Recently I looked at table_cache sizing which showed larger table cache does not always provides the best performance. So I decided to look at yet another similar variable – innodb_open_files which defines how many files Innodb will keep open while working in innodb_file_per_table mode.

Unlike MyISAM Innodb does not have to keep open file descriptor when table is open – open table is purely logical state and appropriate .ibd file may be open or closed. Furthermore besides MySQL table_cache Innodb maintains its own (called data dictionary) which keeps all tables ever accessed since table start – there is no variable to control its size and it can take significant amount of memory in some edge cases. Percona patches though provide innodb_dict_size_limit to restrict growth of data dictionary.

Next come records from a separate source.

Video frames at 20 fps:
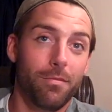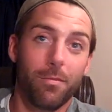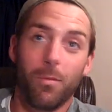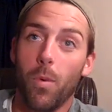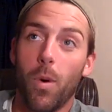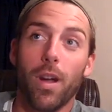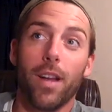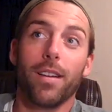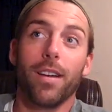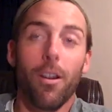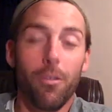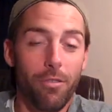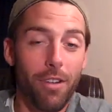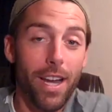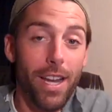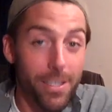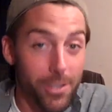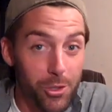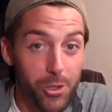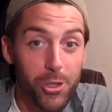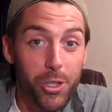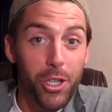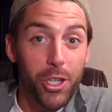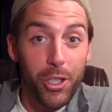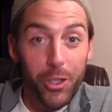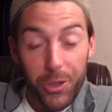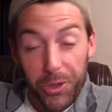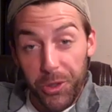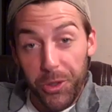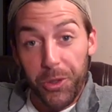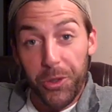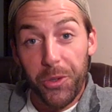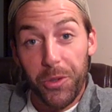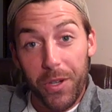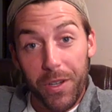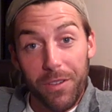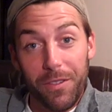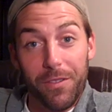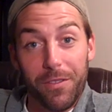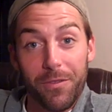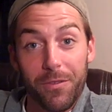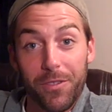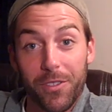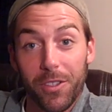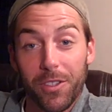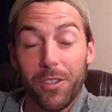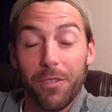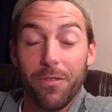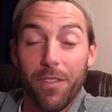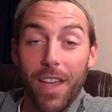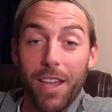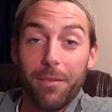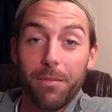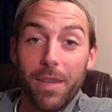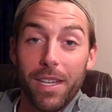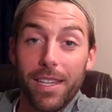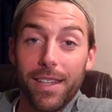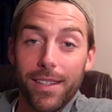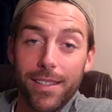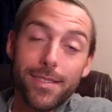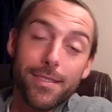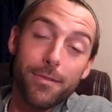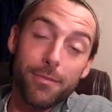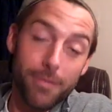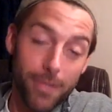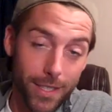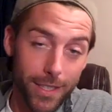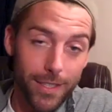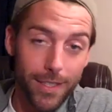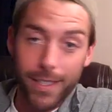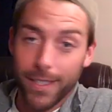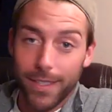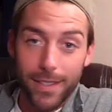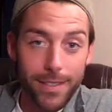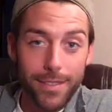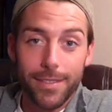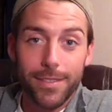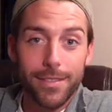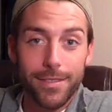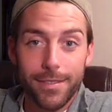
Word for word: What a razor's gonna do to defend me isn't reallyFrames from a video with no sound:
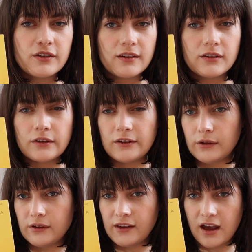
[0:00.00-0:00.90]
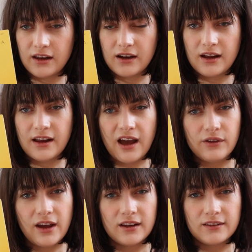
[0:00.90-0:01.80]
sister's suicide and
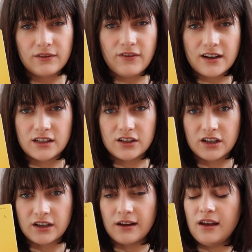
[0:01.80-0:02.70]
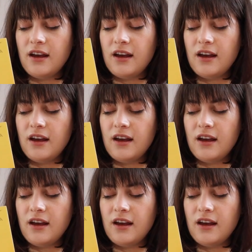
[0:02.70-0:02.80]
how that has affected her.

So I started with same series of test and creating 100.000 tables with single integer column. The process of creating tables took about 45 minutes which is a lot more than MyISAM and the total size on disk was 12GB in .ibd files plus some space allocated in system tablespace. So if you create Innodb tables you better store some data in them otherwise there will be a huge waste of space.

I used MySQL 5.4.2 for tests which should be as good as it gets in terms of optimizations in this space.

To keep test alligned to my previous experiments I was running with table_open_cache=64 and tried innodb_open_files=64 and 16384.

Reading 100.000 tables first time after MySQL time takes about 500 seconds (so it is some 200 tables/sec) – first time Innodb actually populates data dictionary. The second time we do same operation it takes about 25 seconds (4.000 tables/sec) which is quite a difference. As we can see even in case table it fully in Innodb data dictionary the operation is slower than MyISAM tables. Though the difference can be related to the size of set of empty tables which is about 10 times smaller for MyISAM.

I found no significant difference whatever limit of open files was, which is not surprising as logical operation of opening file is rather fast on local file system – one can open/close file hundreds of thousands times per second.

To verify this I tried doing “open table” test for only 10K out of 100K tables – the performance was about the same, taking 1sec (on the second time) . Whenever innodb_open_files_limit was 64 (virtually all misses ) or 16384 (all hits) performance was the same.

As I mentioned Data Dictionary can take considerable amount of memory – In my case after reading all tables I got “Dictionary memory allocated 392029720” which means very simple single tables takes about 4KB of space in data dictionary. More complicated tables can take a bit more.

So innodb_open_files does not affect performance a lot on reads – what is about writes ? I tried again very simple test inserting the row in each of 100K tables. This test ran about 180sec first time and about 260sec second time (with innodb_flush_log_at_trx_commit=0) go giving 550 and 380 updates/sec appropriately. Why was second time slower and not faster ? Because on the second run there were a lot of dirty pages in innodb buffer pool which had to be flushed before recycling. First ran however was done with clean buffer pool (after reading all tables once)

Same as with select case I could not see any measurable difference between two tested innodb_open_files values.

Finally I decided to test the crash recovery – does it make any difference ?

The crash recovery in Innodb is nasty if you have a lot of tables:

091118 18:43:36 InnoDB: Database was not shut down normally!
InnoDB: Starting crash recovery.
InnoDB: Reading tablespace information from the .ibd files…
InnoDB: Restoring possible half-written data pages from the doublewrite
InnoDB: buffer…
InnoDB: Doing recovery: scanned up to log sequence number 12682768136
091118 18:47:44 InnoDB: Starting an apply batch of log records to the database…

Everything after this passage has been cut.